Kurdistan Islamic Union Distances itself from Muslim Brotherhood

ERBIL, Kurdistan Region - Officials of the Islamic Union of Kurdistan (Yakgirtu) distanced themselves from the Muslim Brotherhood organization, soon after it was listed as a terrorist organization by the Egyptian government last week.

“We do not have any links with the Muslim Brotherhood,” Muhammad Rauf, head of the leadership council of the Islamic Union, told Rudaw. “We do not have any organizational links with them. We are a Kurdish party.”

Following the ouster last summer of president Mohammed Morsi by the Egyptian military, his Muslim Brotherhood organization has also been banned and many of its members subsequently jailed.  On December 26, the Egyptian government listed the Muslim Brotherhood as a terrorist organization.

As he rejected claims that his party was linked to the Muslim Brotherhood, Rauf condemned Egypt’s act of branding it as a terrorist organization.

“If the Muslim Brotherhood is a terrorist organization then it means there are no moderate Muslims in the world,” said Rauf, referring to the “moderate politics” of his group.

The Kurdistan Islamic union, founded in 1994, is locally seen as a branch of -- or a party with close links to -- the Egyptian Muslim Brotherhood.

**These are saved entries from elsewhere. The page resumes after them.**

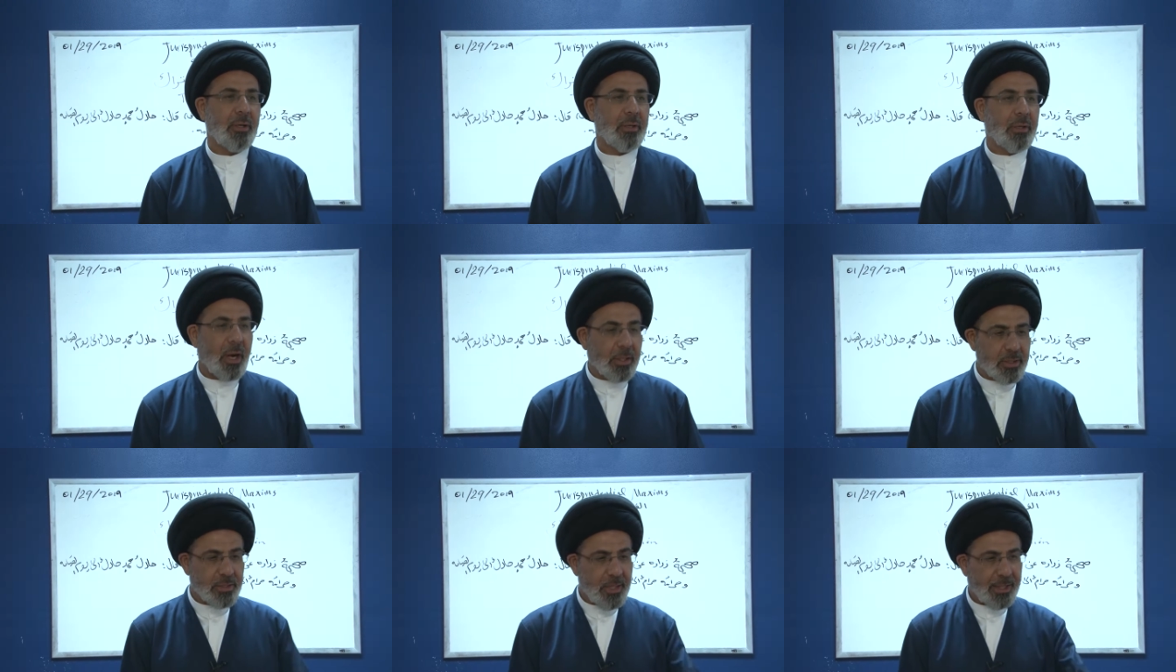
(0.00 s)

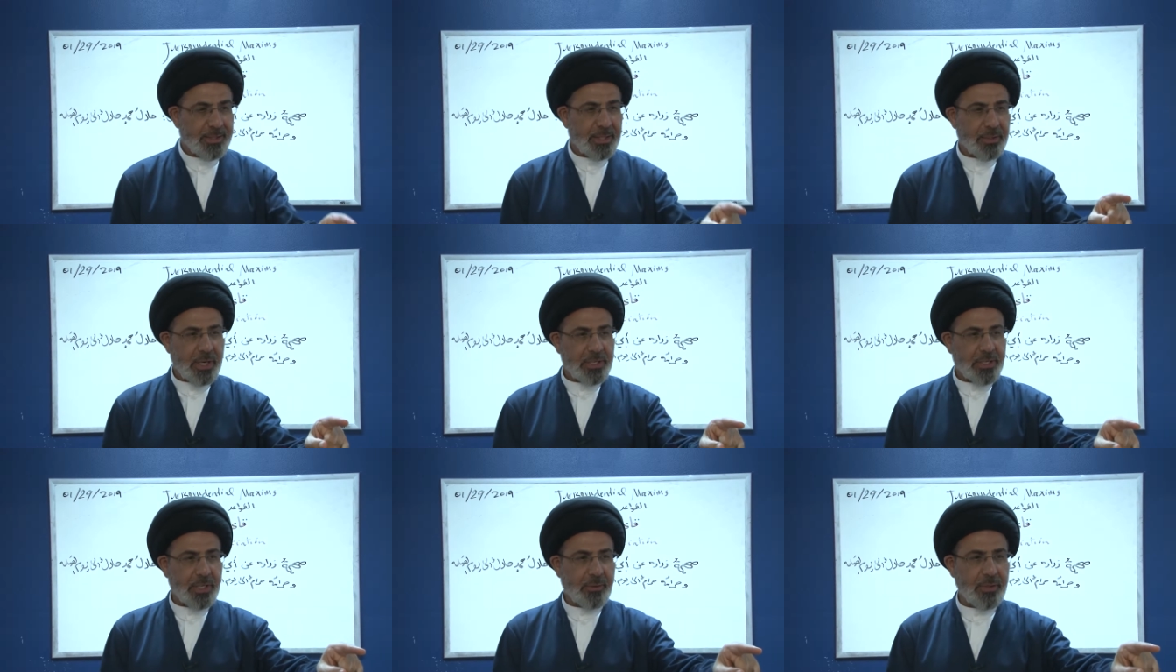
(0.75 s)
God is not
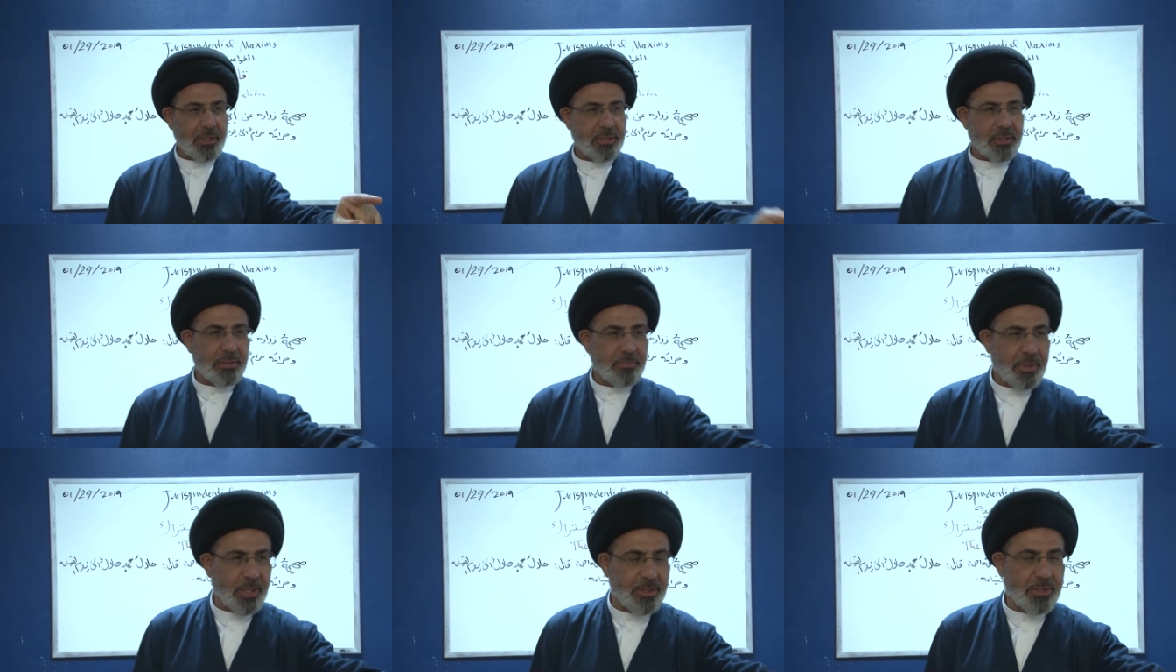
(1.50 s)
addressing this
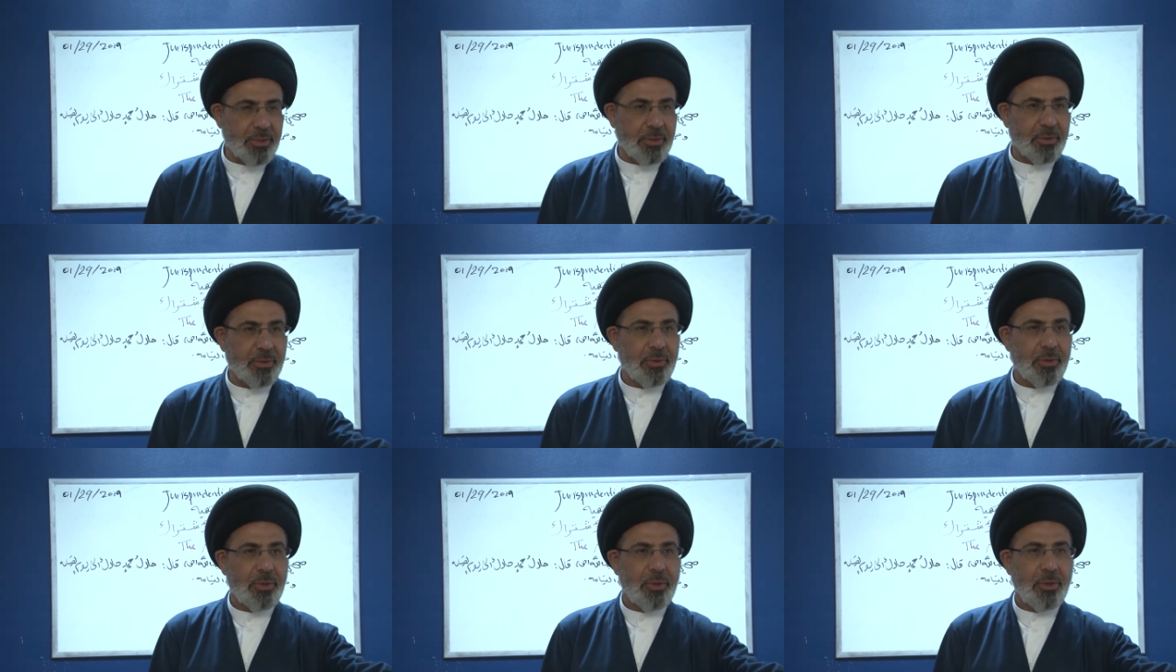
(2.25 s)
person
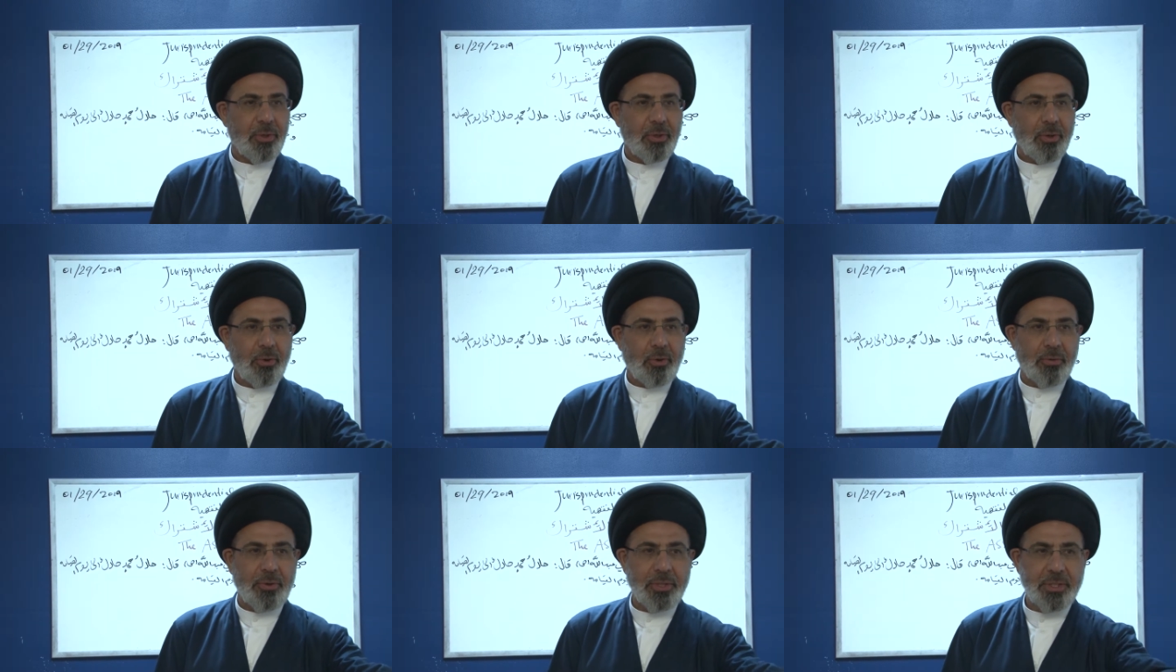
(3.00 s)

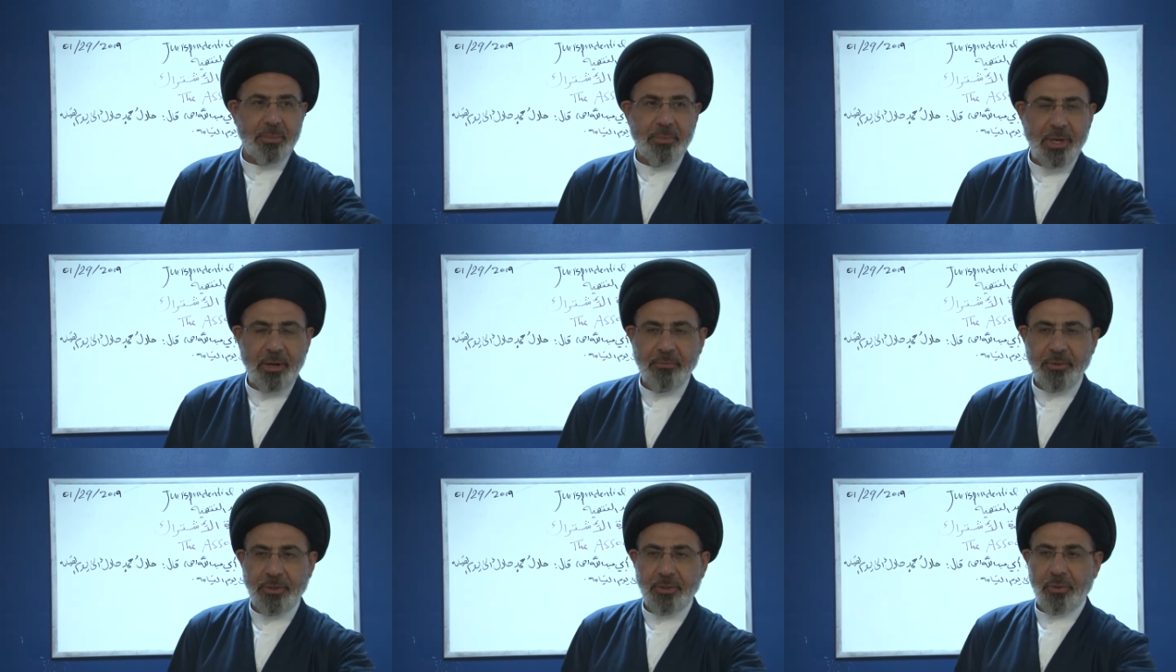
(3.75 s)
or this
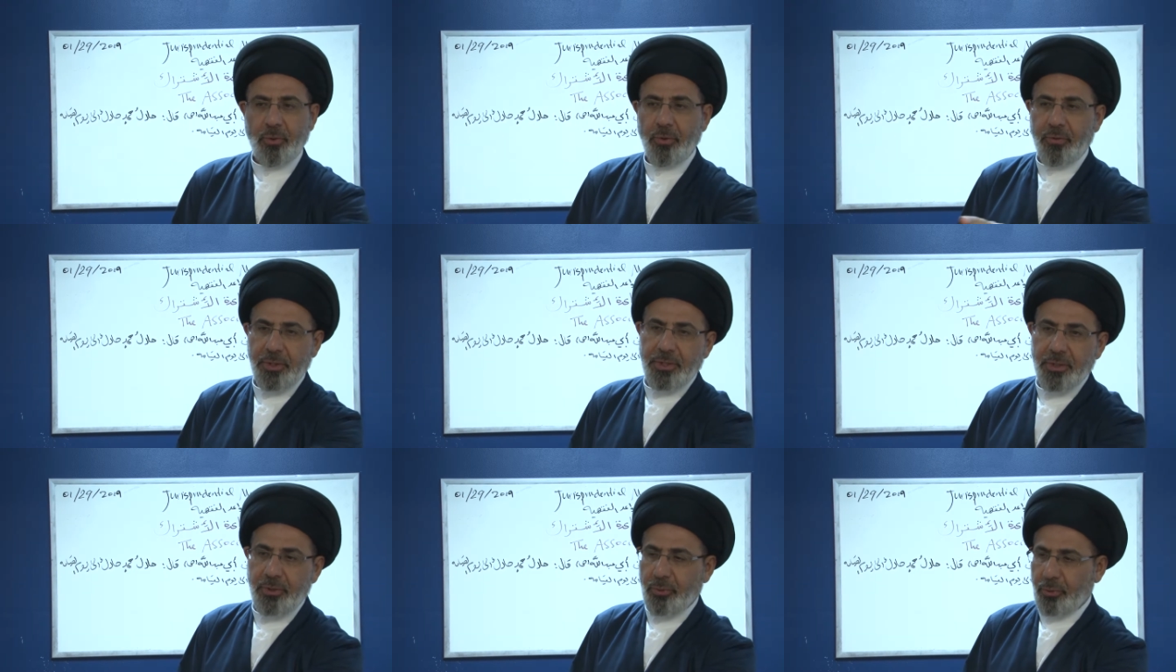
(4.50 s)
prophet or
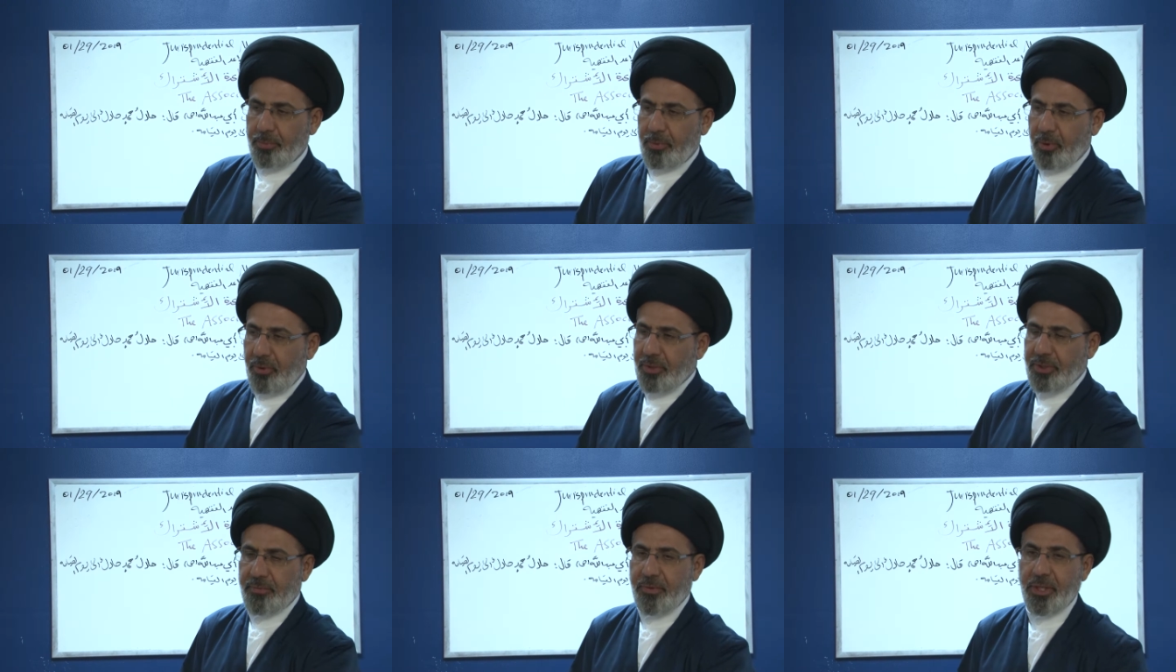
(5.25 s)
this group or
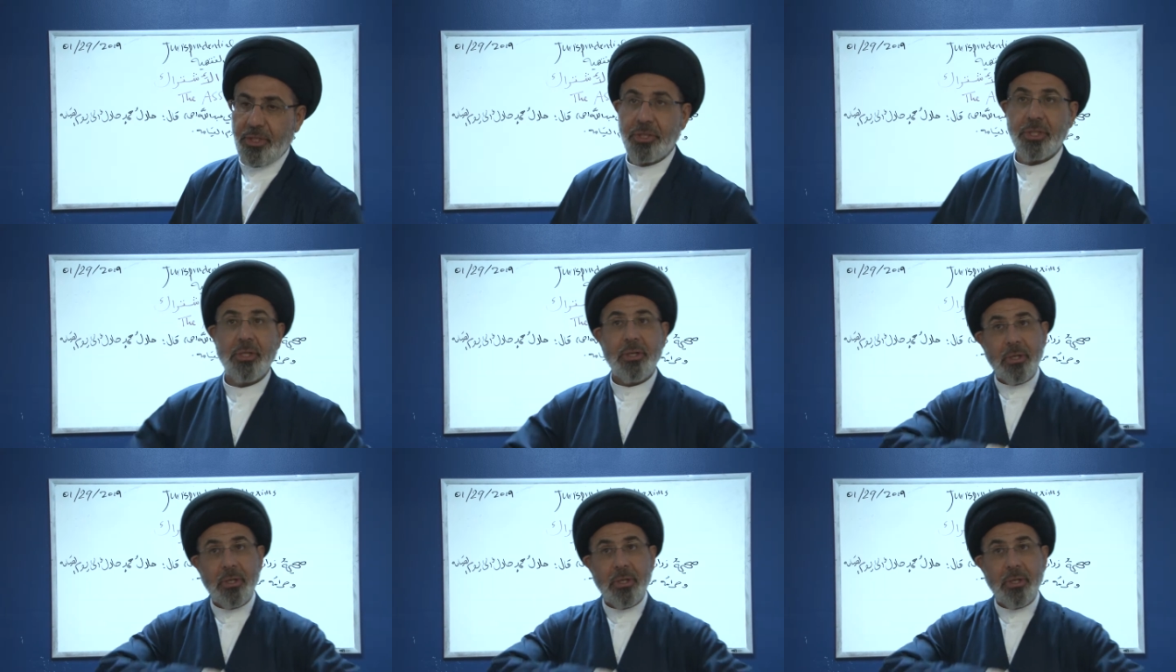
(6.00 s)
this village.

Other members of the Islamic union have previously stated that they are inspired by some of the ideas of the Muslim Brotherhood.

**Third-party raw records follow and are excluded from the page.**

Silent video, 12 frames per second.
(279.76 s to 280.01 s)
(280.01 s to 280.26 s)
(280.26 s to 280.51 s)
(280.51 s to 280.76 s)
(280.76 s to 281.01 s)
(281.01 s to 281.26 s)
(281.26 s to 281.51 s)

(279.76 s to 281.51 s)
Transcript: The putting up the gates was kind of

Hiwa Mirza Sabir, a senior official of the group, had previously told Rudaw that the Islamic Union “is an extension of the school of the Muslim Brotherhood,” and that “the Muslim Brotherhood is the mother of most of the ideas on which the Islamic Union builds itself.”

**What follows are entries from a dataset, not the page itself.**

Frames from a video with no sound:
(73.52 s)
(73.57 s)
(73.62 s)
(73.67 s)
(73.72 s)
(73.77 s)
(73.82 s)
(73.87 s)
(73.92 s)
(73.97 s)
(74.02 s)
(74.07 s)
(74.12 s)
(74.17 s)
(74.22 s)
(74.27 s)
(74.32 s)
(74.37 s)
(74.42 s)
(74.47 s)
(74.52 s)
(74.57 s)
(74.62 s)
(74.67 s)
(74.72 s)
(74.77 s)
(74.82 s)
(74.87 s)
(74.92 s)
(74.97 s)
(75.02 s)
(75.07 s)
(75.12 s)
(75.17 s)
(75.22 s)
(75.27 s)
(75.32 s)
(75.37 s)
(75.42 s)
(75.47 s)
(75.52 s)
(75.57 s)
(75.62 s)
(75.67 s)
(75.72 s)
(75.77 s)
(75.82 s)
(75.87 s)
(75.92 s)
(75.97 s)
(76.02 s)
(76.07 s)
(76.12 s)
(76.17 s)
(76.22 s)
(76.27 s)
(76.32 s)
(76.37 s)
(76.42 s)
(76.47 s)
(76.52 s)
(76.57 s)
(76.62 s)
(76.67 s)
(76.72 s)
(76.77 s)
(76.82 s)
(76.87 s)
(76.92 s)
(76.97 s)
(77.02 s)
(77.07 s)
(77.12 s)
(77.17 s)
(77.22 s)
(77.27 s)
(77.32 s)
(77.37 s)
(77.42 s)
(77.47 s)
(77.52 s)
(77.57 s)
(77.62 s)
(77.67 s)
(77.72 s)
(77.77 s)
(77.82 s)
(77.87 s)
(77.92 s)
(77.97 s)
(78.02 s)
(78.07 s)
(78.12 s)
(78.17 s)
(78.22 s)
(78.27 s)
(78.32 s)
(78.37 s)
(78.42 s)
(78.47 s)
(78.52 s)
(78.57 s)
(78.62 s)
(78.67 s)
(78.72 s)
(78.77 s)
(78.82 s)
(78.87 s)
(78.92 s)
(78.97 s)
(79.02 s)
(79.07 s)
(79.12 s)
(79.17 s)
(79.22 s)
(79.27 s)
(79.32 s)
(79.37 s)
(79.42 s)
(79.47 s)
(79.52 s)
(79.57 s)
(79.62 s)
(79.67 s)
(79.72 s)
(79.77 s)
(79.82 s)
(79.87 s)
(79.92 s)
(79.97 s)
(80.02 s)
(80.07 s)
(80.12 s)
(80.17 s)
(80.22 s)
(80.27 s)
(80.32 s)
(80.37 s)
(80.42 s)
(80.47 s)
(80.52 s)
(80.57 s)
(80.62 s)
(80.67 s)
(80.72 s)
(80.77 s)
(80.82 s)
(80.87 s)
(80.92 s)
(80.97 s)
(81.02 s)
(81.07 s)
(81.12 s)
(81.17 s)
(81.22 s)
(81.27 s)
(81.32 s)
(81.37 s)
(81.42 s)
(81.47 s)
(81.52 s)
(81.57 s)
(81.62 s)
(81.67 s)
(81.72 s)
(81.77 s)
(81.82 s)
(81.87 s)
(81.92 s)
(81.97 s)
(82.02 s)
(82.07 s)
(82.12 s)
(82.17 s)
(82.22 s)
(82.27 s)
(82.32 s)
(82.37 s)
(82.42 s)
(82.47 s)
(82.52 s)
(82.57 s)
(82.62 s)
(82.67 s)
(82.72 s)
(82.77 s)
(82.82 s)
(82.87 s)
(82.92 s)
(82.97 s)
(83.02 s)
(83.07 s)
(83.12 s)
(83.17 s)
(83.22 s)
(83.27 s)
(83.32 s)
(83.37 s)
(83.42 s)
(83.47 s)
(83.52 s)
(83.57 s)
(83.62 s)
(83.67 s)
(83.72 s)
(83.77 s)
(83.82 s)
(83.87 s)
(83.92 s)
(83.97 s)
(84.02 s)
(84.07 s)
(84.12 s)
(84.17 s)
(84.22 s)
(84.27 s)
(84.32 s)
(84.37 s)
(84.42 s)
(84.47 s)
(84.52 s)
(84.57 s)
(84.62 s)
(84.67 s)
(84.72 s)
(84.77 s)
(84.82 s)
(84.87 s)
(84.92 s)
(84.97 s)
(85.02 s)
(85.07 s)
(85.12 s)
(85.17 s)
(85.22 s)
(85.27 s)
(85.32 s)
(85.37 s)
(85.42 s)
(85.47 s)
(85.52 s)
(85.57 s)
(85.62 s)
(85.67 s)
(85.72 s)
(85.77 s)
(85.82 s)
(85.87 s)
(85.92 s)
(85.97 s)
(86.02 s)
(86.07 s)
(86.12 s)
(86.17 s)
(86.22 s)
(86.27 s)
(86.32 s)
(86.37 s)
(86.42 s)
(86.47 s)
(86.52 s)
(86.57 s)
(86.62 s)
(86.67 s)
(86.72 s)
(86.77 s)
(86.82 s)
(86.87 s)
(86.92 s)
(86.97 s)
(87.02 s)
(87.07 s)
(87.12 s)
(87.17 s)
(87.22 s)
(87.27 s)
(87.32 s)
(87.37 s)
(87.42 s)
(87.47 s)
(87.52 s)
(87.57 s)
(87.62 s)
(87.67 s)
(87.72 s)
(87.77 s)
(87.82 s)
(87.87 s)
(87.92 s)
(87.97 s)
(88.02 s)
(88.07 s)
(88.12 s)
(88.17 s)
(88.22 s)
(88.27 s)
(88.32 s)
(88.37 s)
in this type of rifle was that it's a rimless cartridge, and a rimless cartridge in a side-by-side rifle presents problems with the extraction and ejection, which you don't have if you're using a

With pressure mounting on the Muslim Brotherhood in Egypt -- and perhaps other countries in the region -- it is understandable that the Islamic Union of Kurdistan wants to distance itself from the banned group. 

In an article published in Rudaw’s Kurdish newspaper two years ago, Sabir said: “The Islamic Union’s Muslim Brotherhood identity isn't a secret. Apart from geographical differences, there are no other differences between the Islamic Union and the Muslim Brotherhood.”

In the September elections, the Islamic Union won eight seats in the Kurdish parliament and its leaders are engaged in negotiations to join the next cabinet of the Kurdistan Regional Government (KRG).

Hassan Yasin, an Erbil-based expert on Islamic organizations, believes that the Union and the Muslim Brotherhood are linked. “The Muslim Brotherhood usually works inside the country (Egypt), while it maintains contact with its international branches,” he explained.

However, said Yasin, it is unlikely that Egypt’s decision would affect the Kurdish Islamic Union.

“They are part of the political process in Kurdistan, and they haven’t carried out any extremist activity that would accuse them of terrorism,” he said.

At a meeting in 1995, Islamic Union founder Salahdin Bahaddin told party members: “The Muslim Brotherhood is the best school in which one can be educated. We our proud to be graduates of the Muslim Brotherhood school.”

In its 20-year-history the Kurdish group has often pointed out its peaceful approach and distanced itself from the Islamic league (Komal) and the Islamic Movement (IMK), two parties that at one point were strongly armed and actively pursued jihad.